What's the plan for ISO 639-3 and RFC 3066 ter?

Addison Phillips [wM] aphillips at webmethods.com
Tue Aug 17 00:44:45 CEST 2004


> > John (and others on the list), are you happy with 3066
> > bis? Indications of support or opposition (with reasons) would be
> > useful at this juncture in finishing this work.
>
> I support it in principle.  I haven't had a chance to check the current
> draft, but I suspect that any nits I would find, others will find too.
> Still, I'll try to squeeze in another pass.

What's important right now is ensuring reasonable consensus on moving
forward with the present draft-langtags, nits aside. "Nit-picking" is
important, but we can create a draft-06 for minor tweaks to the details and
non-substantive corrections. Please do send any comments you may have when
you get a chance.

I have been ruminating about the problem Peter raised and your notes below.

Had a real brain cramp over the weekend, so, you're right: not only is there
is no problem with ISO 639-3/-5 becoming part of the primary language subtag
set, but it isn't the right question. I'll note that the draft has rules to
deal with any problems that might arise.

Extlangs do present the possibility of some knobbly issues.
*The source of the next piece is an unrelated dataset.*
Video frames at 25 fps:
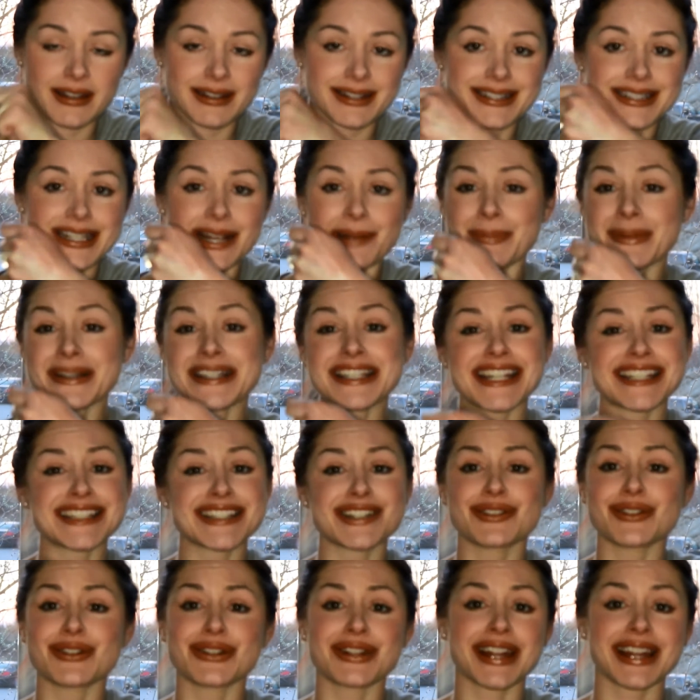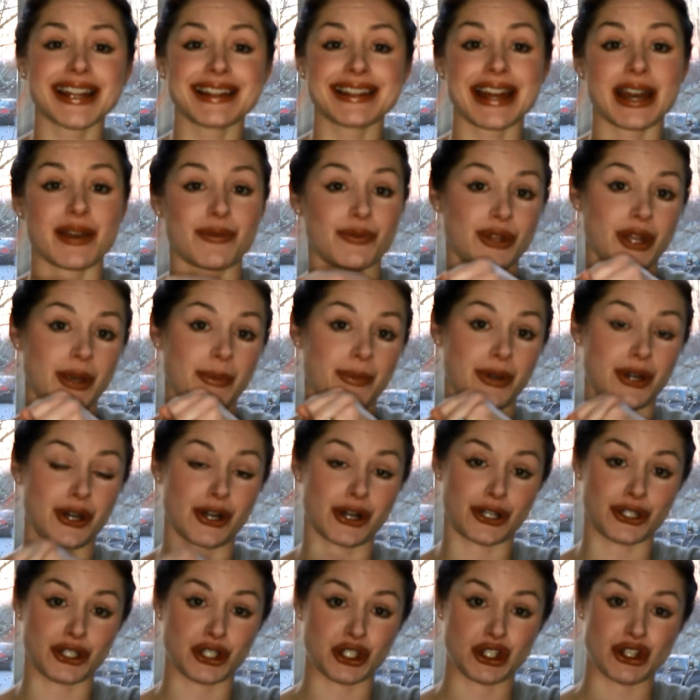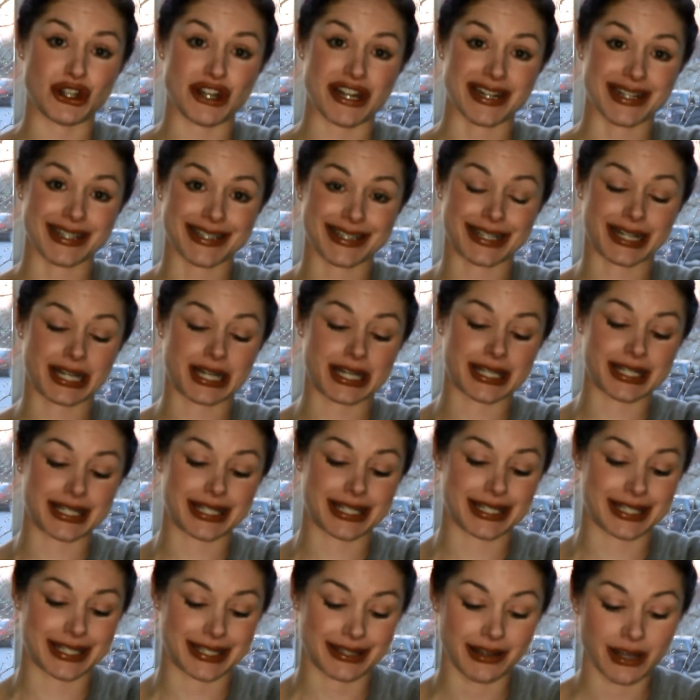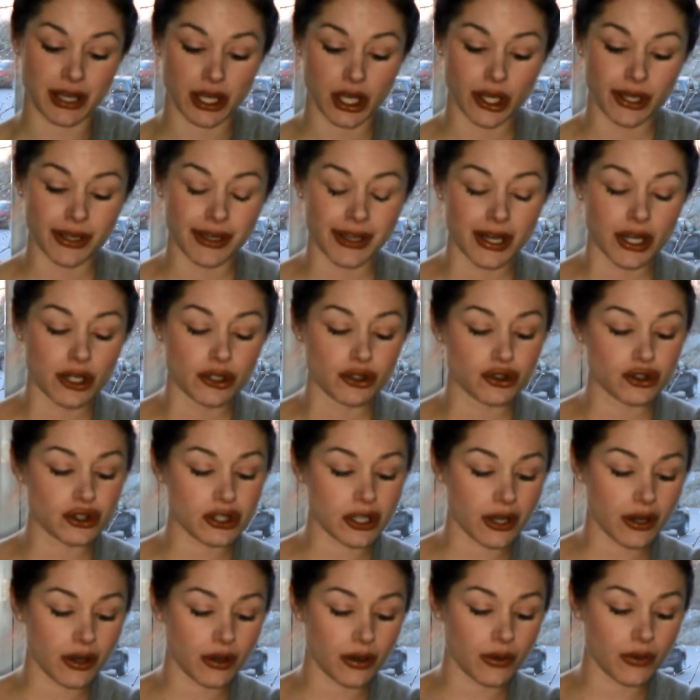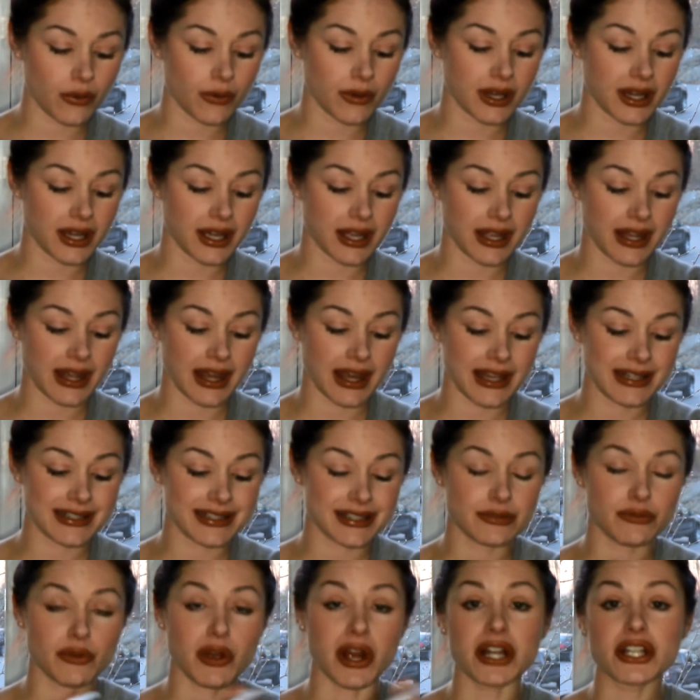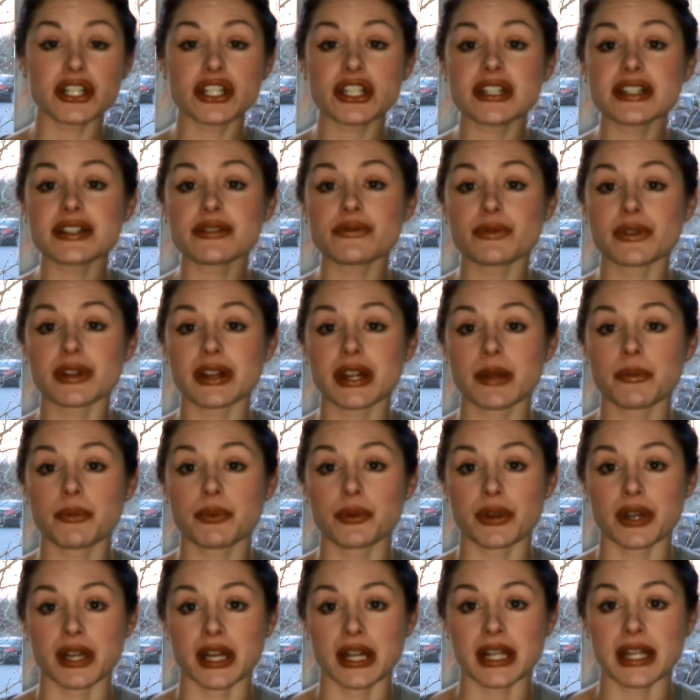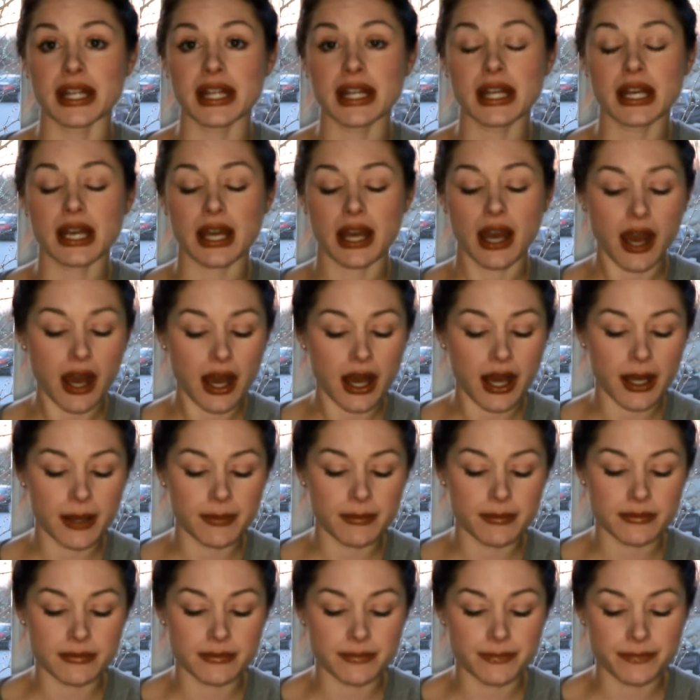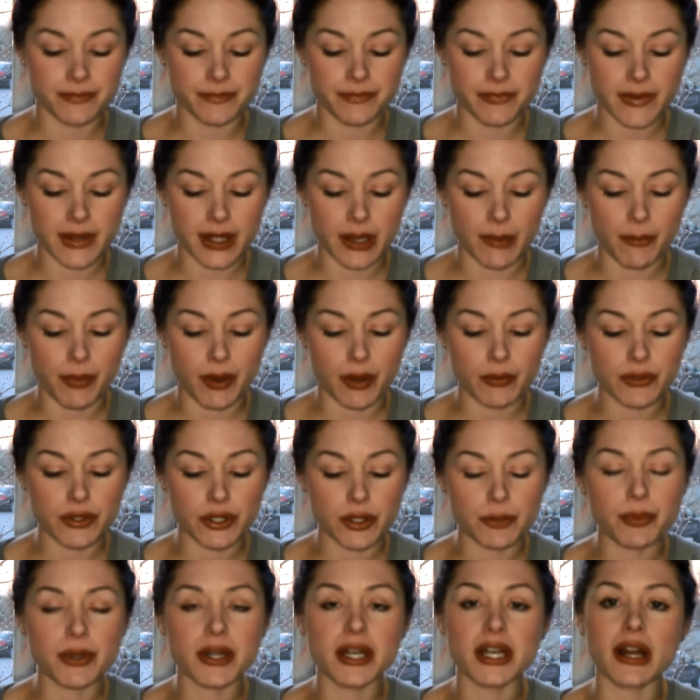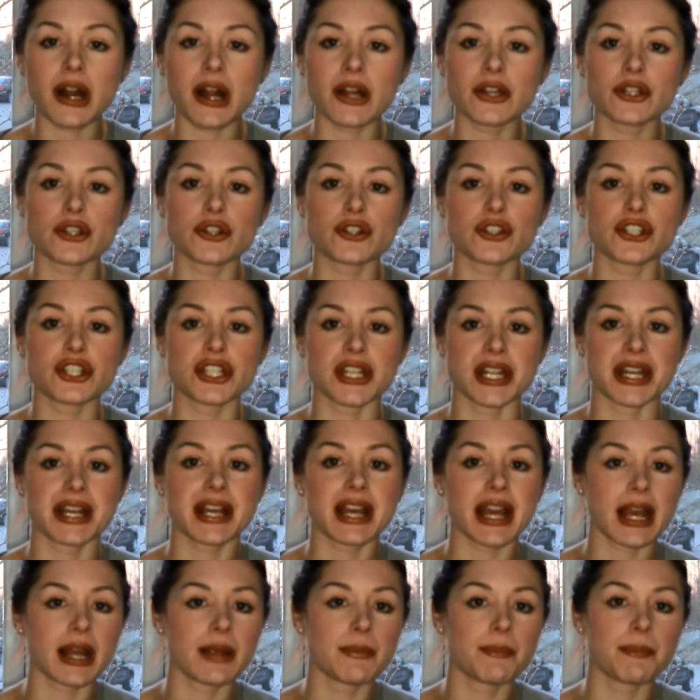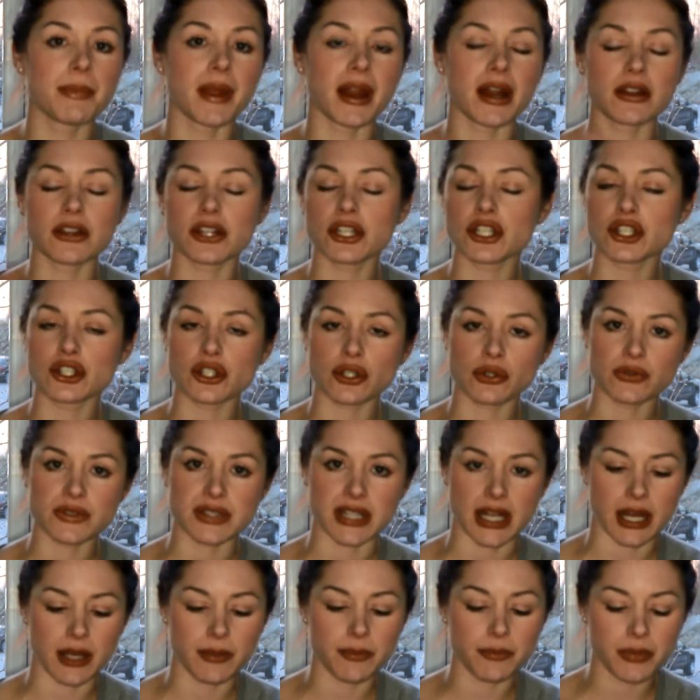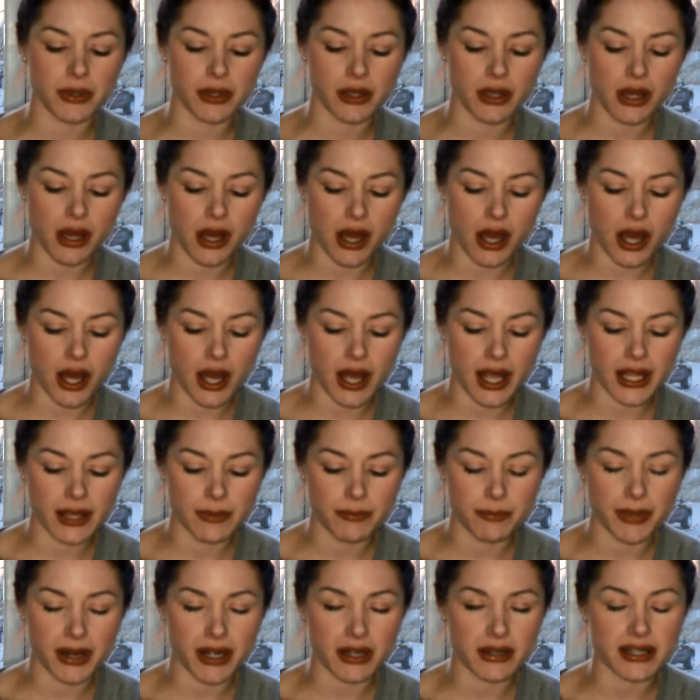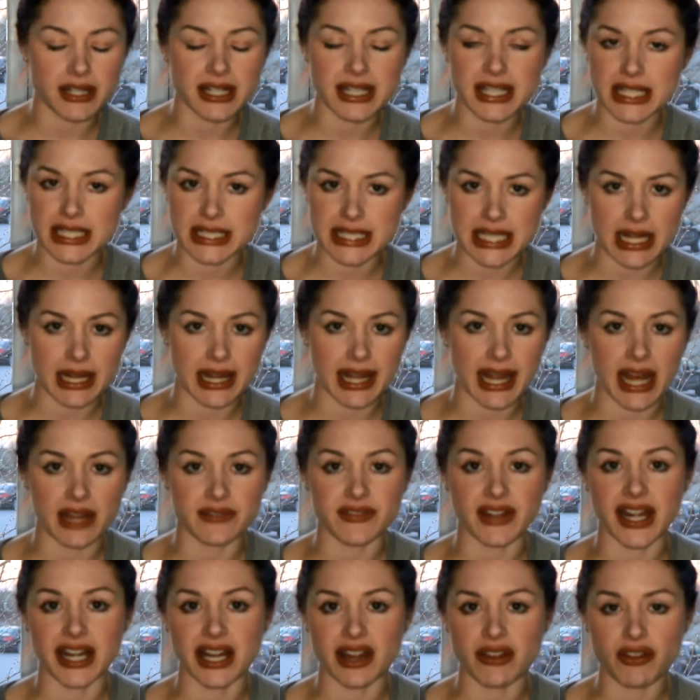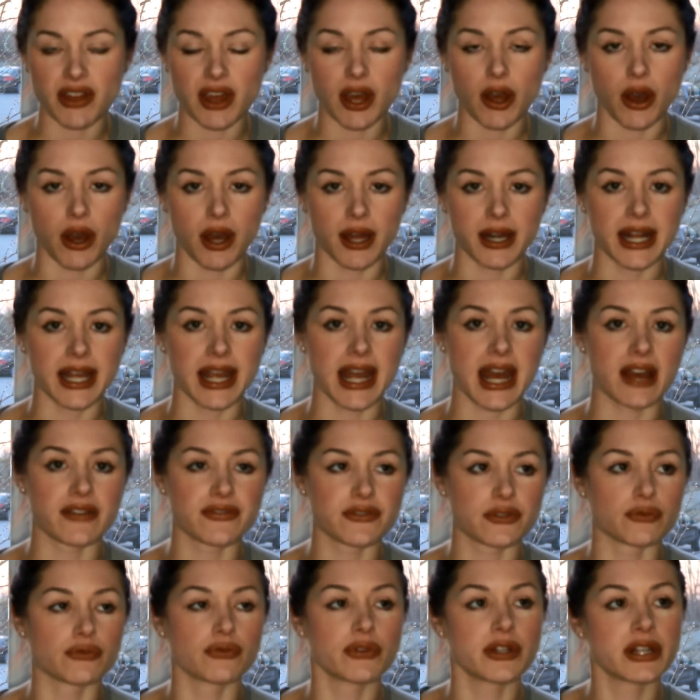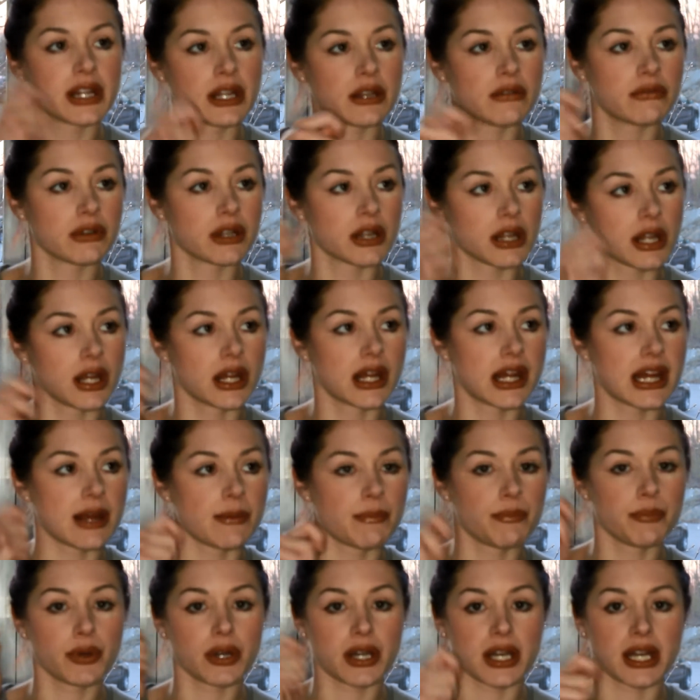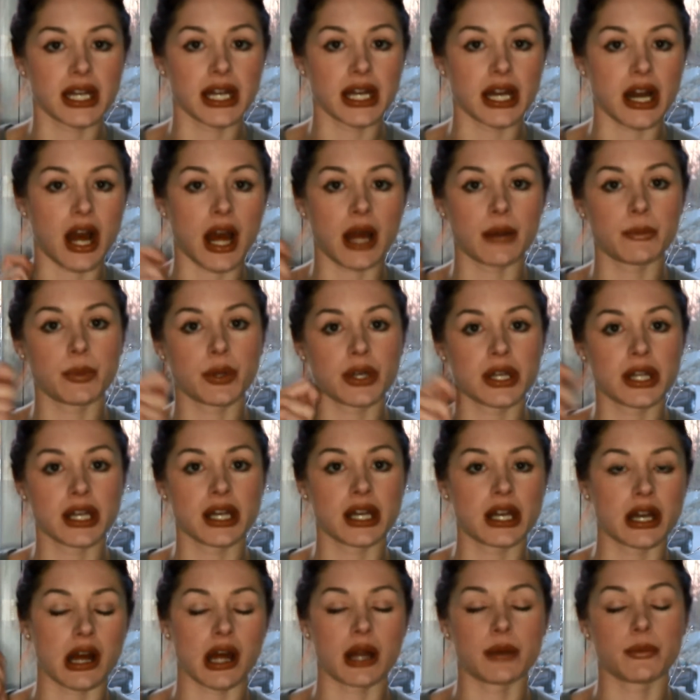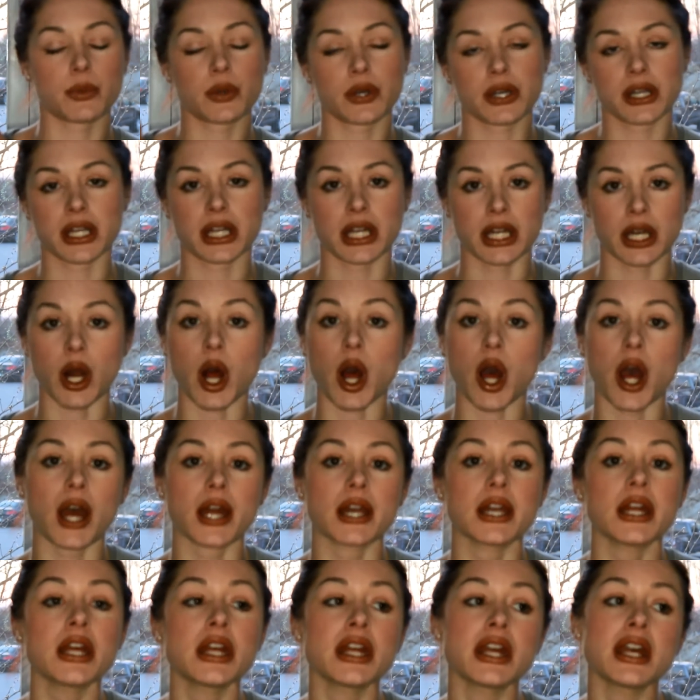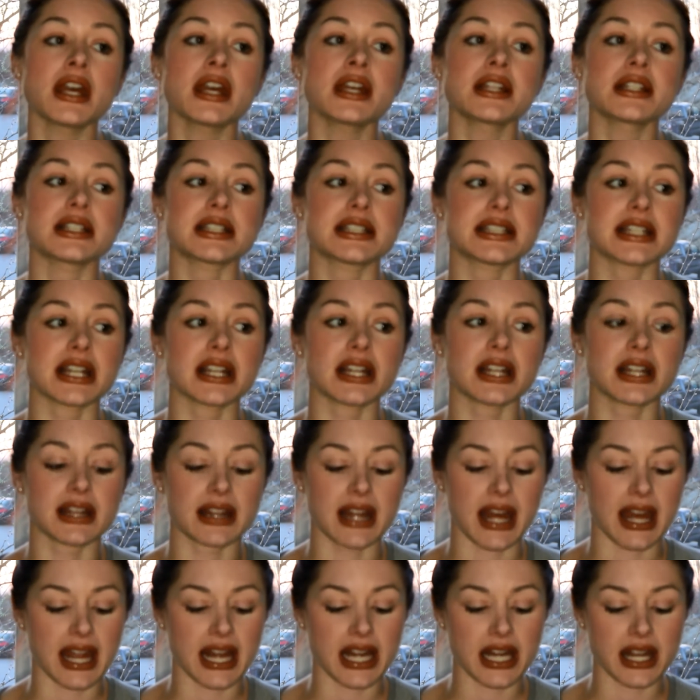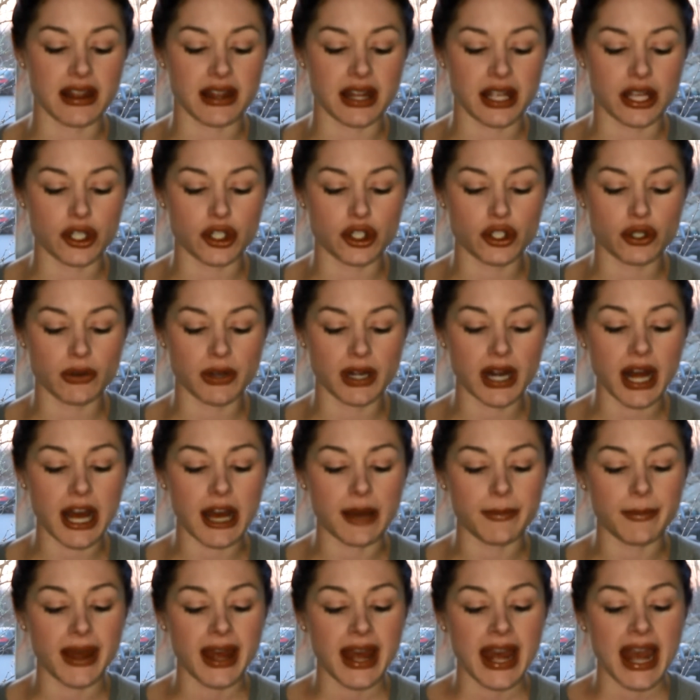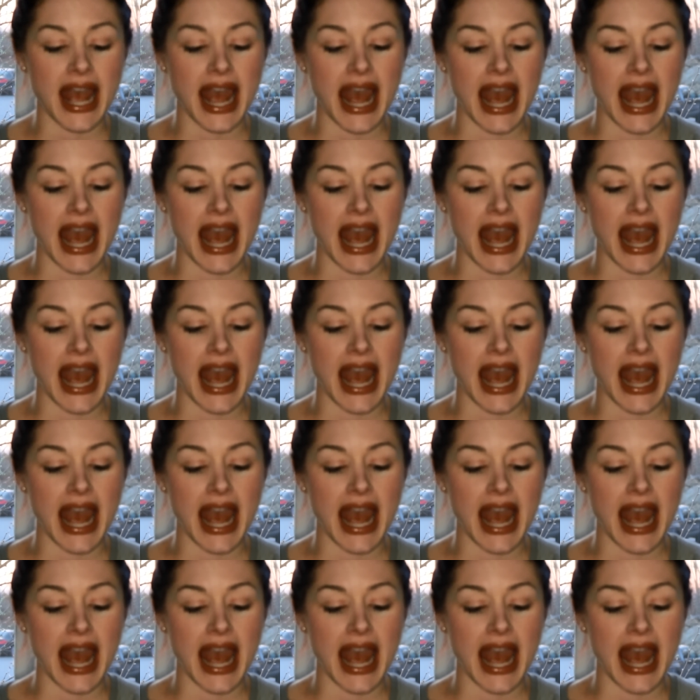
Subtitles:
Except it doesn't look like that when you put it on your cheeks. So it swatches really pretty, but when you put it on your cheek, it barely shows up. I barely can tell I have anything on. I have to really, really keep putting it on to see that anything is showing up.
Ideally, the
changes to incorporate ISO 639-x into a future "RFC 3066ter" would not
present many (or even ANY) changes to the underlying mechanisms and
requirements (so that implementations continue to work). The main changes
should be to define which standards are the source for which portions of the
subtag registry.

Extended languages work within this framework and without major
modifications so long as language tag processors are free to recognize
'zh-nan' as a different language from (that is, not matching) 'nan'. This is
basically what the Default Fallback Pattern says: it is a strict
remove-from-right matching scheme.

Some of the problem here could be mitigated by giving extlangs (or primary
language subtags that can be extlangs) an intended prefix field. That is,
the subtag can be used standalone ('lmn') or with its intended prefix (as in
'oc-lmn'). This makes the information available to a validating processor
and the tag or range could be canonicalized by inserting the prefix as
necessary.

A similar effect can be gained by giving the primary tag an alias (thus, for
example, gsc is an alias of oc-gsc). This makes the collection-sublang tag
canonical (lmn is permitted, but oc-lmn is canonical)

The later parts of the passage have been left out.